▶ SUPPLIED DATA:
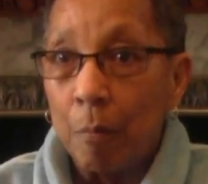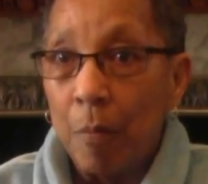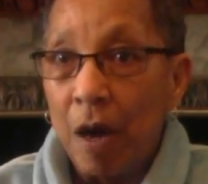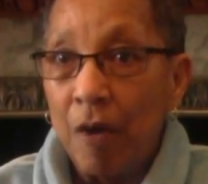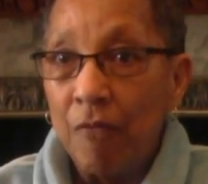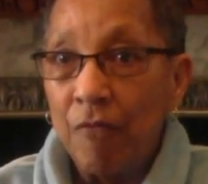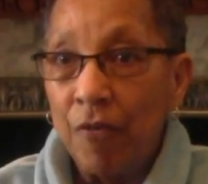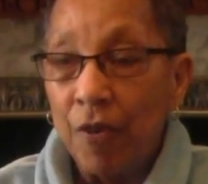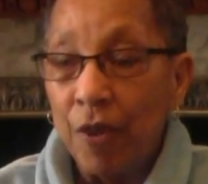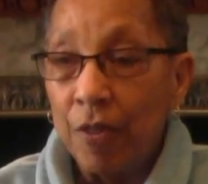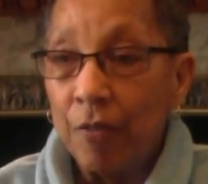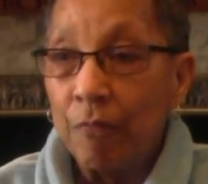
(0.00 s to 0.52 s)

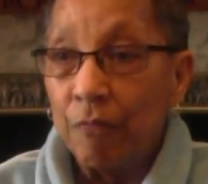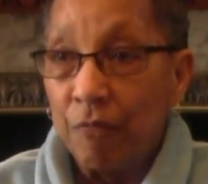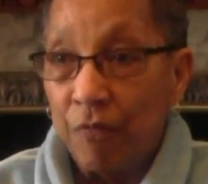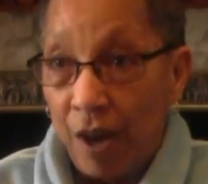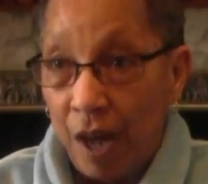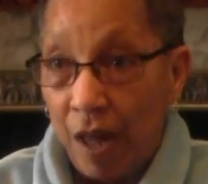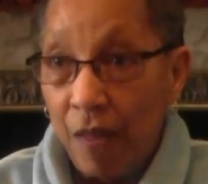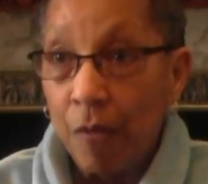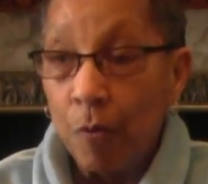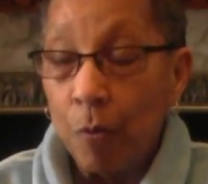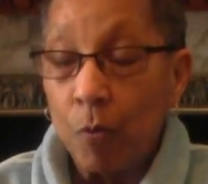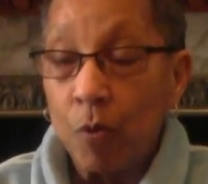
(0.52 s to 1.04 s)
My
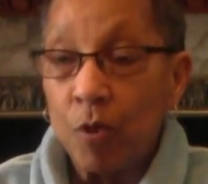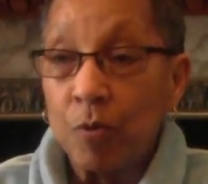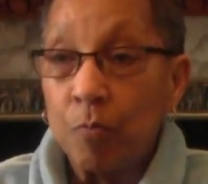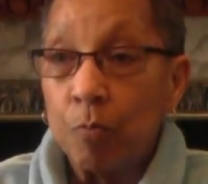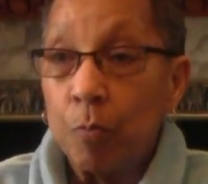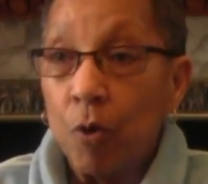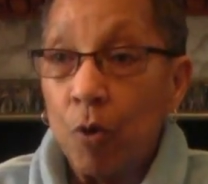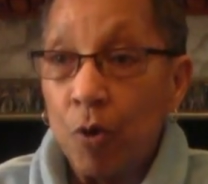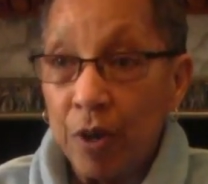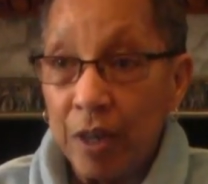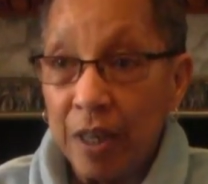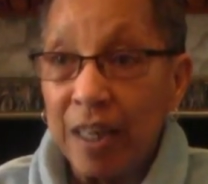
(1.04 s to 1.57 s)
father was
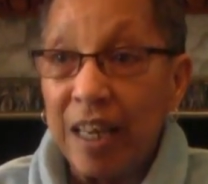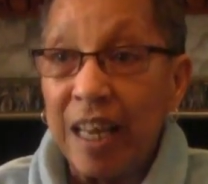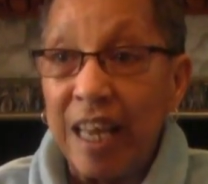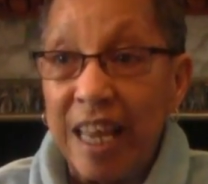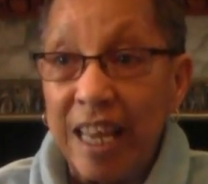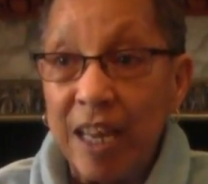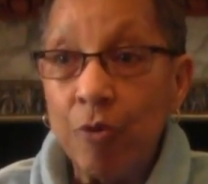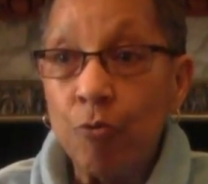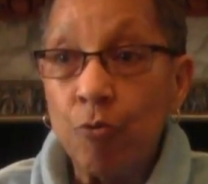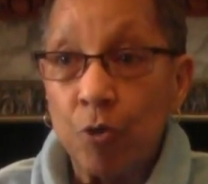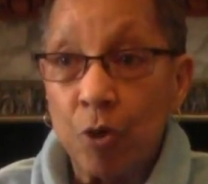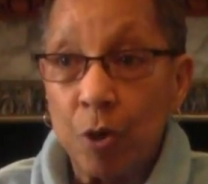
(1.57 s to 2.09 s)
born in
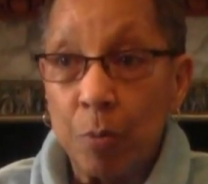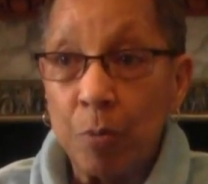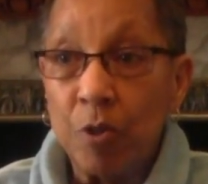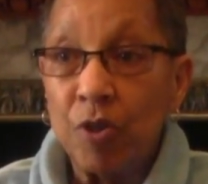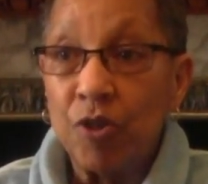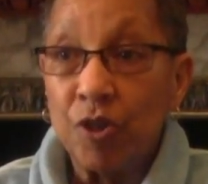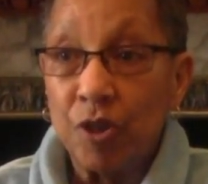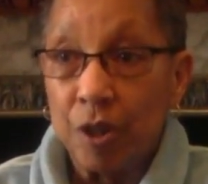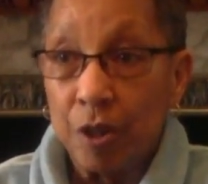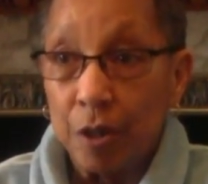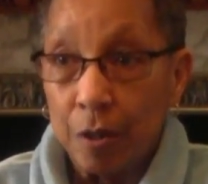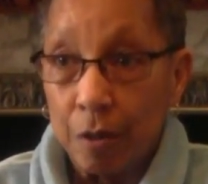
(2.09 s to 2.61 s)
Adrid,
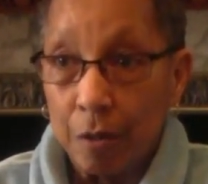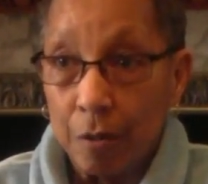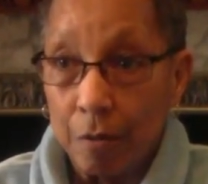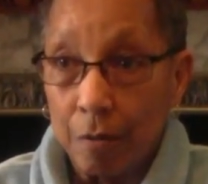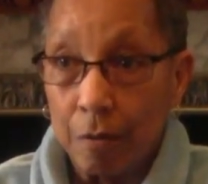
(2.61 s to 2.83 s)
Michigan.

▶ WHAT IS EXPECTED:
Starting with the line that holds "(1.04 s to 1.57 s)", copy every line exactly through the final line of the material, but skip the pictures.

▶ SOLUTION:
(1.04 s to 1.57 s)
father was
(1.57 s to 2.09 s)
born in
(2.09 s to 2.61 s)
Adrid,
(2.61 s to 2.83 s)
Michigan.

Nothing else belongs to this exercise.